Figure 2: Three Key Value Drivers for Risk Contracts
4. Develop a multi-year pro forma based on validated claims and cost data.
To demonstrate the actual impact of key initiatives, the pro forma will assess:
- Appropriate enrollment of current and prospective patients and members in the product optimally designed for their needs (e.g. Medicare Advantage vs. traditional Medicare; Medicaid or the other Affordable Care Act products).
- Optimal opportunities for high-risk member management, initially determining “impactable” members and high-risk member density mapping against available providers.
- Contracting opportunities to measurably improve payer STAR ratings based on improved quality and reporting, as well as provider aligned incentive programs; fee schedule and risk-adjusted capitated payment negotiation and reinsurance thresholds.
- Revenue enhancement initiatives, such as correct coding optimization, call management, formulary development and UM optimization.
- Facilitated member access to the most appropriate site of care, including initial empanelment to high-performing PCPs and specialty providers, reducing network leakage to non-system specialists, as well as e-consult availability for PCPs.
Leverage Granular Data and Analytics
Hospitals and health systems vary significantly in terms of geography, services and patient population, which creates the need for understanding the data at a local level. Rigorous data analytics evaluates the costs, risks and revenues based on proposed population characteristics, associated cost, savings opportunities and threats to profitability.
Analytics will highlight short-term opportunities to fine-tune current FFS payments to incentivize reductions and utilization. Additionally, network leakage statistics provide the indicators of gaps in provider access and highlight referral patterns that can bleed finances with out-of-network hospitalizations, specialty care and home or community-based care.
The ultimate goal must be sustainable success in managing the dollars at-risk for defined populations. Deficiencies in operational, utilization and referral management, claims administration and clinical information technology will jeopardize well-intentioned population health strategies.
To that end, leadership should assess current management services organization (MSO) capabilities against what is necessary to profitably manage and administer a capitated population. Population health infrastructure build, including MSO services, new data systems and integration of health records with community care partners, must be phased in gradually to ease system transition.

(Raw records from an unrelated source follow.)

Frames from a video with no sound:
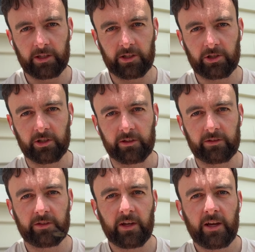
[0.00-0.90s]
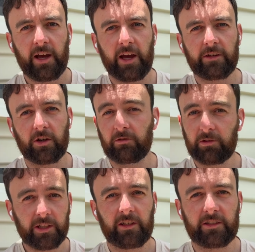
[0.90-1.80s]
conditions? And I'd
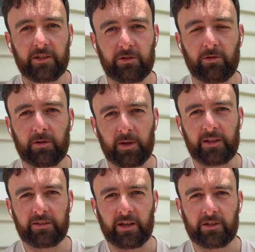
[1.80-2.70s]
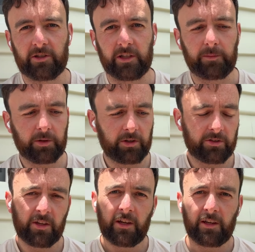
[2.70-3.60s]
really like to talk about this actually,
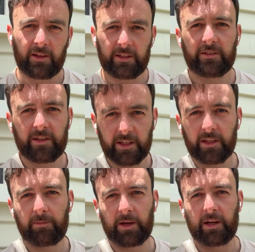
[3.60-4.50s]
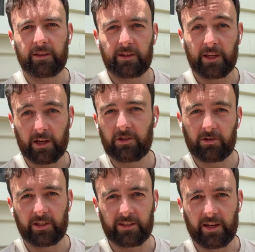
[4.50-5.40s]
because let's think about the
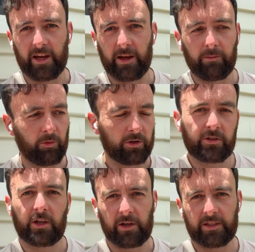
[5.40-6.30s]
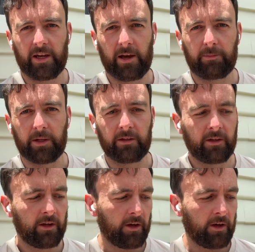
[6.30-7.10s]
actual exam, what's going to happen.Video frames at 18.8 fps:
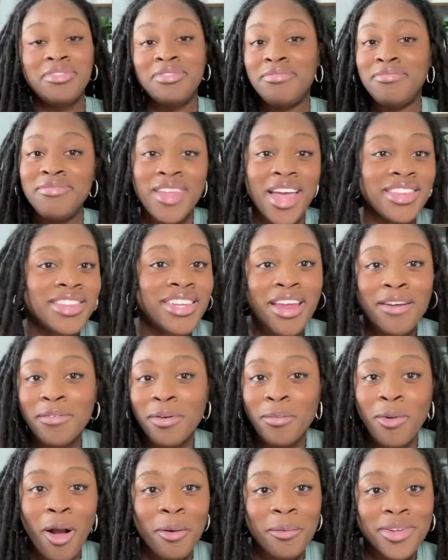Nothing ever
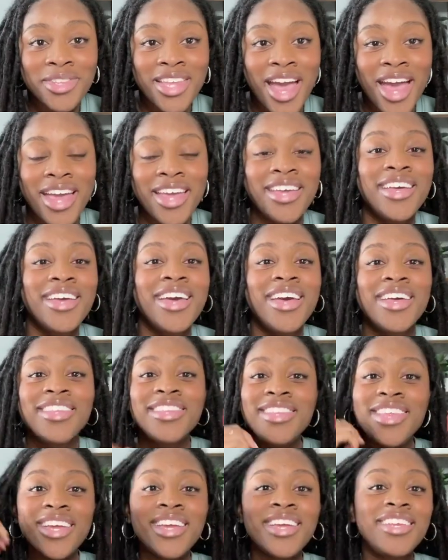wrong with that.
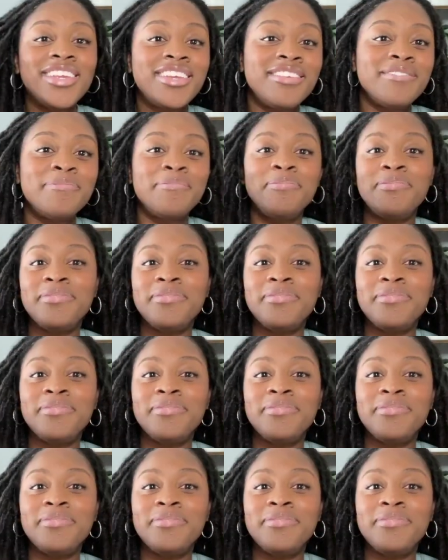Then,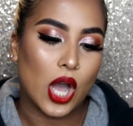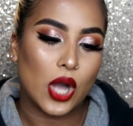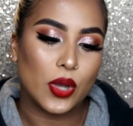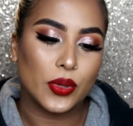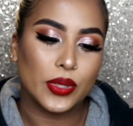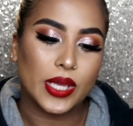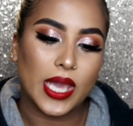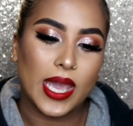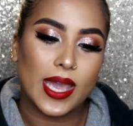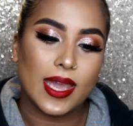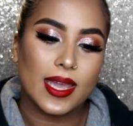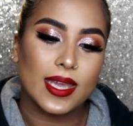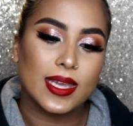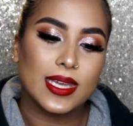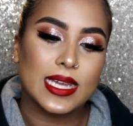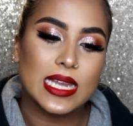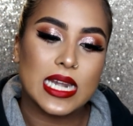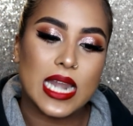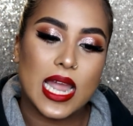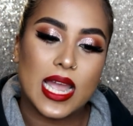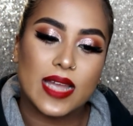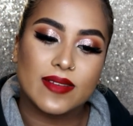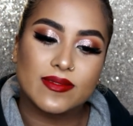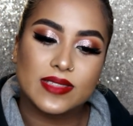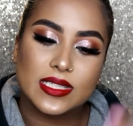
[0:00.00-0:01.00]
Okay, can
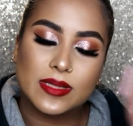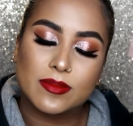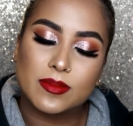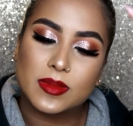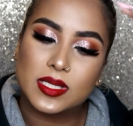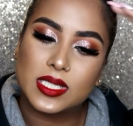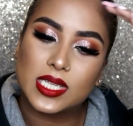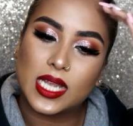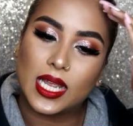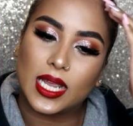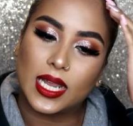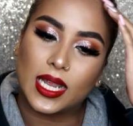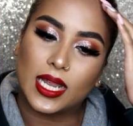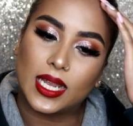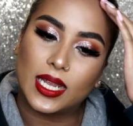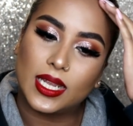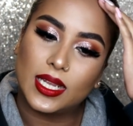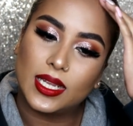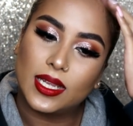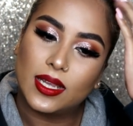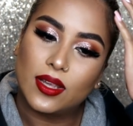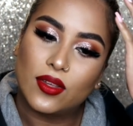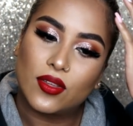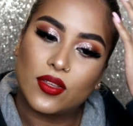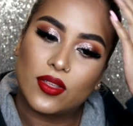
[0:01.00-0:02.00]
I have some
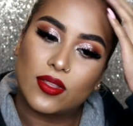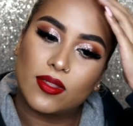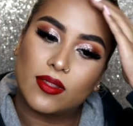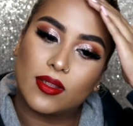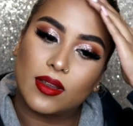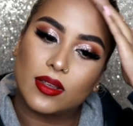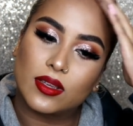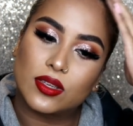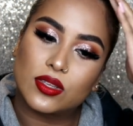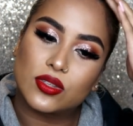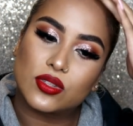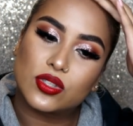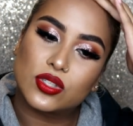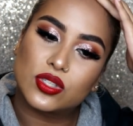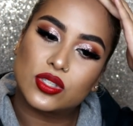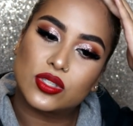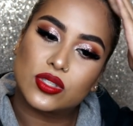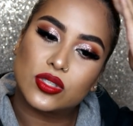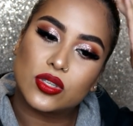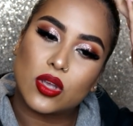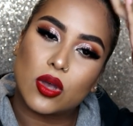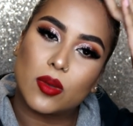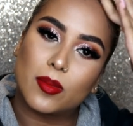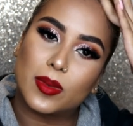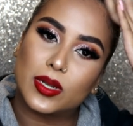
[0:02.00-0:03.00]
tea? Thank you
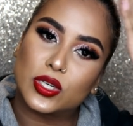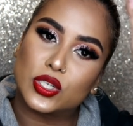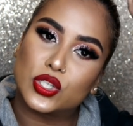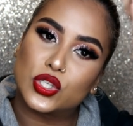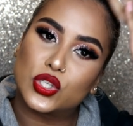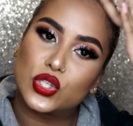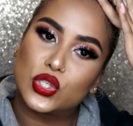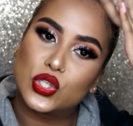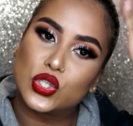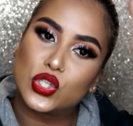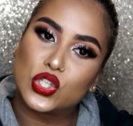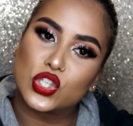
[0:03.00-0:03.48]
so much,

Taking financial risk is complex – there is no one-size-fits-all approach. Moving deliberately but not immediately to downside risk in contracts allows providers and payers time to negotiate delegation of responsibility and adequate dollars to make the agreement attractive for both parties.
A robust roadmap based on rigorous data analytics and a cultural discipline around leveraging payer claims data to inform strategies is indispensable for long-term success.